WHAT YOU WILL DO
In the entries below, filter for the word "frames" and copy every matching line.

Segment Start: RECORDS SHOWN

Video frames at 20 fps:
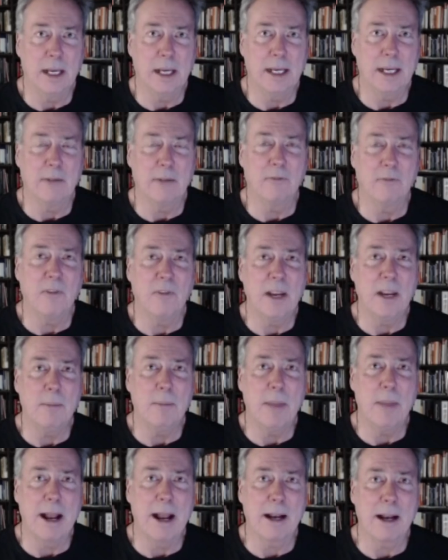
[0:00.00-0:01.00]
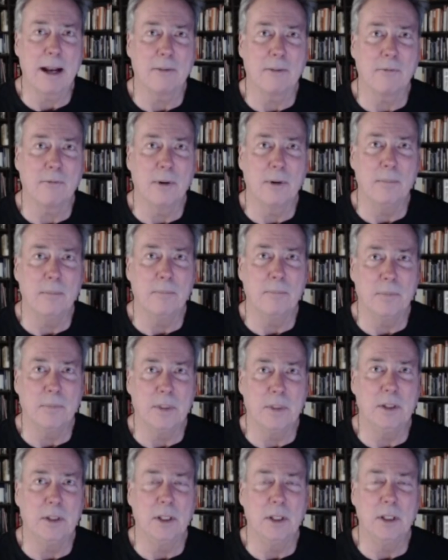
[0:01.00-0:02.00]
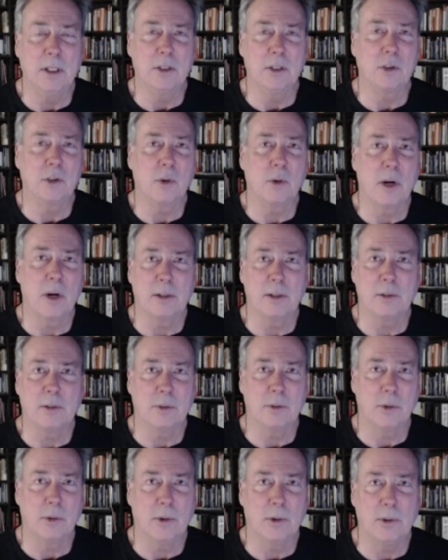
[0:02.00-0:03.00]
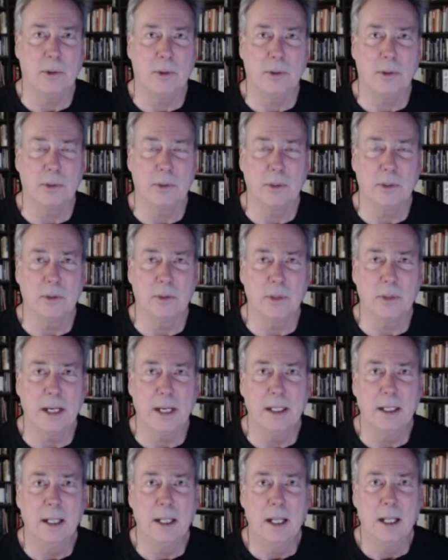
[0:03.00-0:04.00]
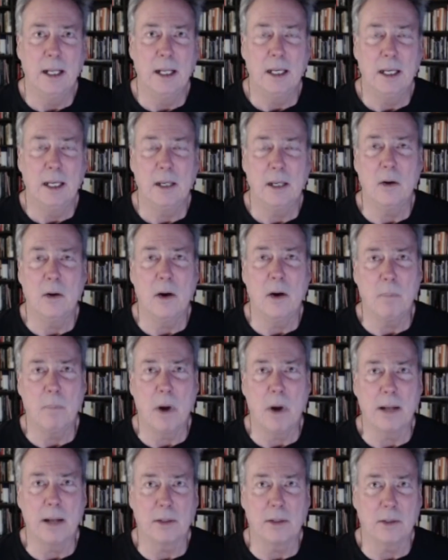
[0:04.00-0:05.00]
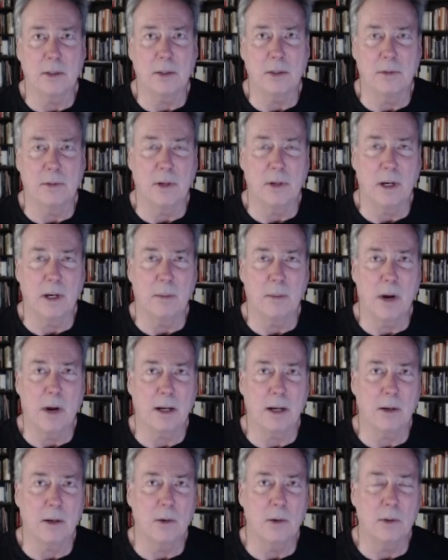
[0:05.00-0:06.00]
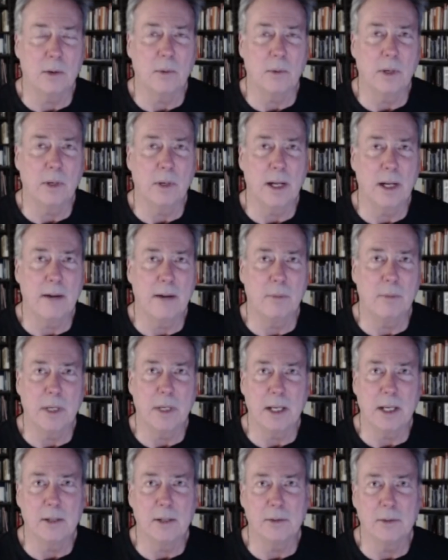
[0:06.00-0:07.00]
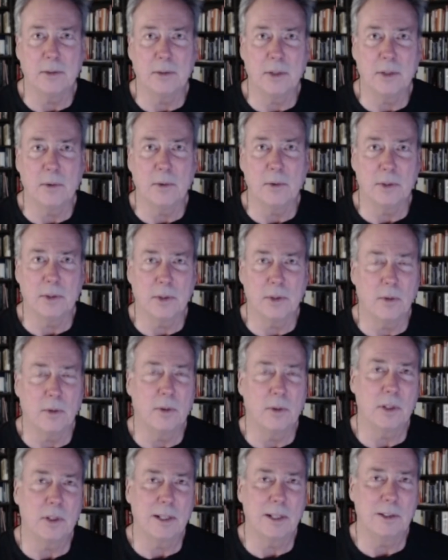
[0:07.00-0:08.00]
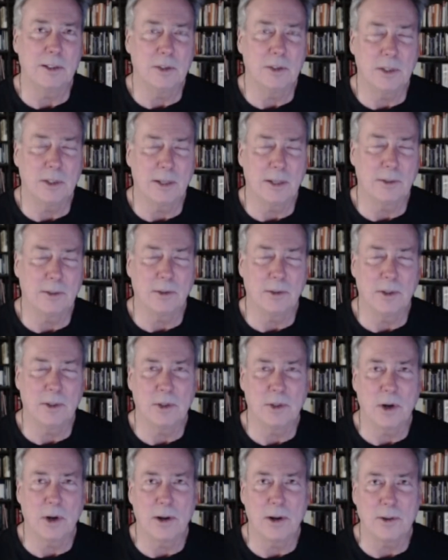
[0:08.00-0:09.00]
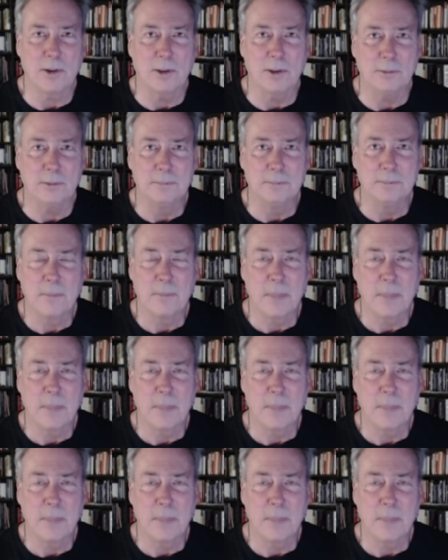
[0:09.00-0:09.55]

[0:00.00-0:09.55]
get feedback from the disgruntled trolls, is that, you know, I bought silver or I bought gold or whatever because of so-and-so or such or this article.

Segment End: RECORDS SHOWN
Segment Start: RECORDS SHOWN

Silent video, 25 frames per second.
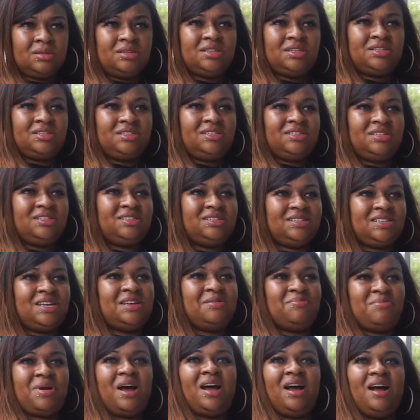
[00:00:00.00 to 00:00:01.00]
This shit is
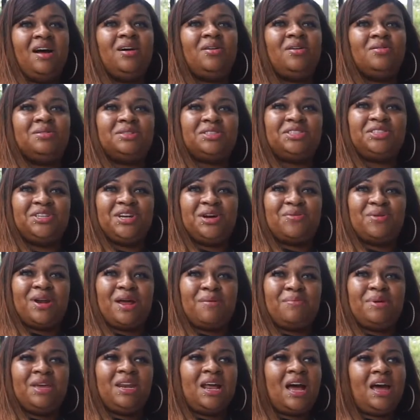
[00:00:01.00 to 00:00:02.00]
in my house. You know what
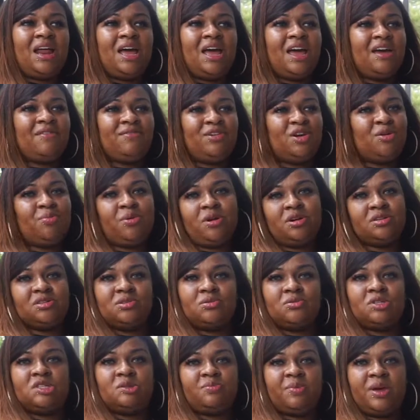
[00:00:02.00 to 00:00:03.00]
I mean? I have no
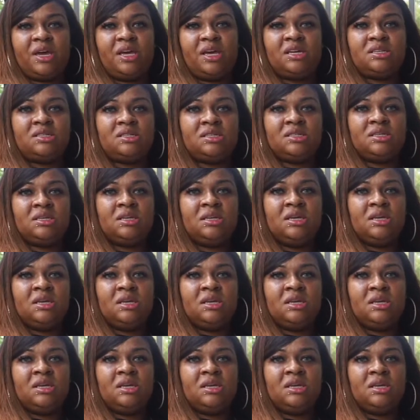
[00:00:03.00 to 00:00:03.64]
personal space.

Segment End: RECORDS SHOWN

WRITTEN ANSWER
Video frames at 20 fps:
Silent video, 25 frames per second.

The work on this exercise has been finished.